Soldado de cuera

Soldado de cuera
1: Leather jacket with seven layers
2: Saddle pommel and cantle
3: Carbine
4: Saddle bag
5: Lance
6: Pistols hanging on each side of the fender
7: Buckler
8: Boots and spurs
9: Wooden stirrups
10: Cartridge box
[1]
Possible Navajo charcoal cave drawing of soldado de cuera, date of drawing unknown

The soldado de cuera (English, "leather-jacket soldier")[2] served in the frontier garrisons of northern New Spain.[3] They were mounted and were an exclusive corps in the Spanish Empire. They took their name from the multi-layered deer-skin cloak they wore as protection against Indian arrows. When New Spain's visitador (inspector general) José de Gálvez organized the Portola Expedition, he was accompanied by a party of 25 soldiers, the "finest horsemen in the world, and among these soldiers who best earn their bread from the august monarch whom they serve."[2]

The cuera, which gave them their name, was a leather jacket, like a coat without sleeves, proof against the Indians' arrows except at very close range. For additional armor they had shields and chaps. The shields, carried on the left arm, were made of two plies of bull's hide, and would turn either arrow or spear. The leather chaps or aprons, fastened to the pommel of the saddle, protected legs and thighs from brush and cactus spines.[2]

They were armed with a short musket, a pair of pistols, a bow and arrows, a short sword, a lance, and a bull-hide shield (adarga). These frontier soldiers were recruited from among the mestizo population, Hispanicized Indians, and freed slaves.
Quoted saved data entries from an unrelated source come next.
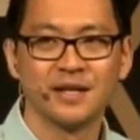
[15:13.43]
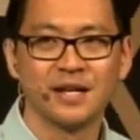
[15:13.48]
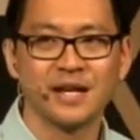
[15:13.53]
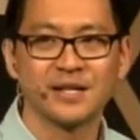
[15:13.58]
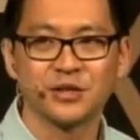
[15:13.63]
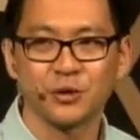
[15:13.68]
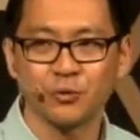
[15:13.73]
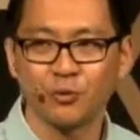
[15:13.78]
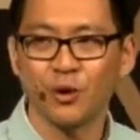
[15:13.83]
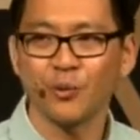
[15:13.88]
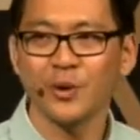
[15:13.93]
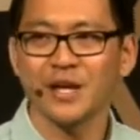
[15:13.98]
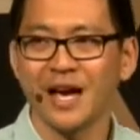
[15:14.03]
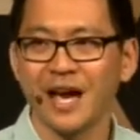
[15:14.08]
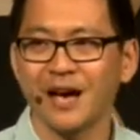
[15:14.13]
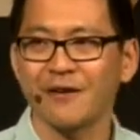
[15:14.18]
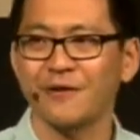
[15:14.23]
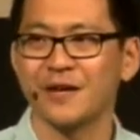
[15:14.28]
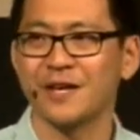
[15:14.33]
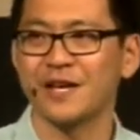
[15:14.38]
And so what we
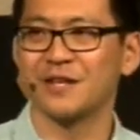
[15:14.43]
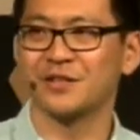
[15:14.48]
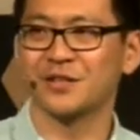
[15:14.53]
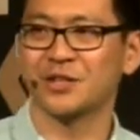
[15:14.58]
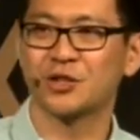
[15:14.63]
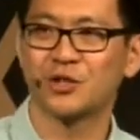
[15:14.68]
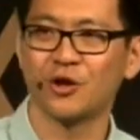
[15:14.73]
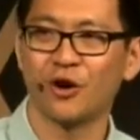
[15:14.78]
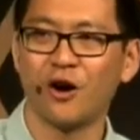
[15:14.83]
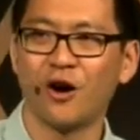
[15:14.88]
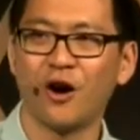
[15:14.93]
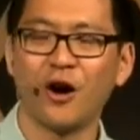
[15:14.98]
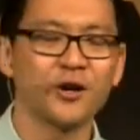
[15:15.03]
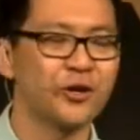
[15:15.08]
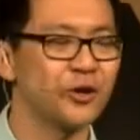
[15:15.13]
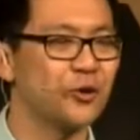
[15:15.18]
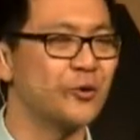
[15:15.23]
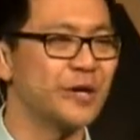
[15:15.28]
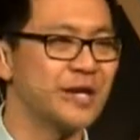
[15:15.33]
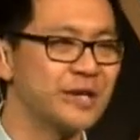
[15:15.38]
have here is a God
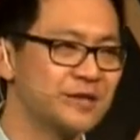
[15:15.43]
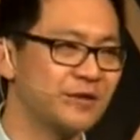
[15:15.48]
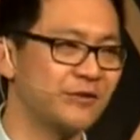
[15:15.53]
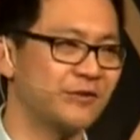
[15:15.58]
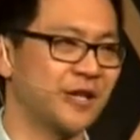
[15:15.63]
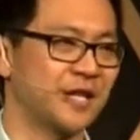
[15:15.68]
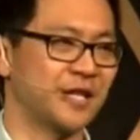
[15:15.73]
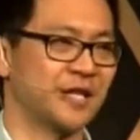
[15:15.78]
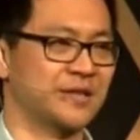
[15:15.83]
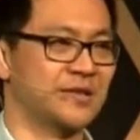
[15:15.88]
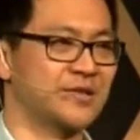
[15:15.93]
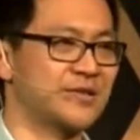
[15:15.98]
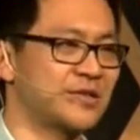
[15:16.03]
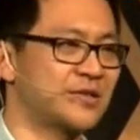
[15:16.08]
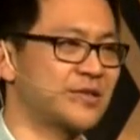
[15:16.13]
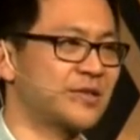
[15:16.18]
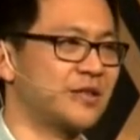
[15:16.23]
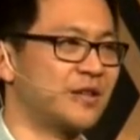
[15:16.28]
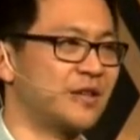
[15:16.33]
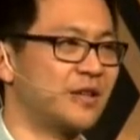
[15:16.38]
who
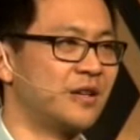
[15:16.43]
intervenes,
Most of the officers were Criollos, whereas very few of the enlisted men had this distinction. The soldados de cuera manned the presidios that stretched from Los Adaes, Louisiana, in the East, across Texas, New Mexico, and Arizona, to the Pacific Coast of Alta California in the West.[4]

References

Notes

  1. Bueno, José María (2014), Las Guarniciones de los Presidios de Nueva España: Los Dragones Cuera, Madrid: Ministerio de Defensa. p. 21.
  2. 1 2 3 Crespí, Juan, 1721-1782. Fray Juan Crespi: Missionary Explorer On the Pacific Coast, 1769-1774. Berkeley, Calif.: University of California press, 1927.
  3. "Antigua California: Mission and Colony on the Peninsular Frontier, 1697-1768 - Harry Crosby - Google Books". Books.google.com. Retrieved 2012-09-15.
  4. Conor McMahon, "The Espada Ancha in New Mexico" Retrieved 2016-03-31.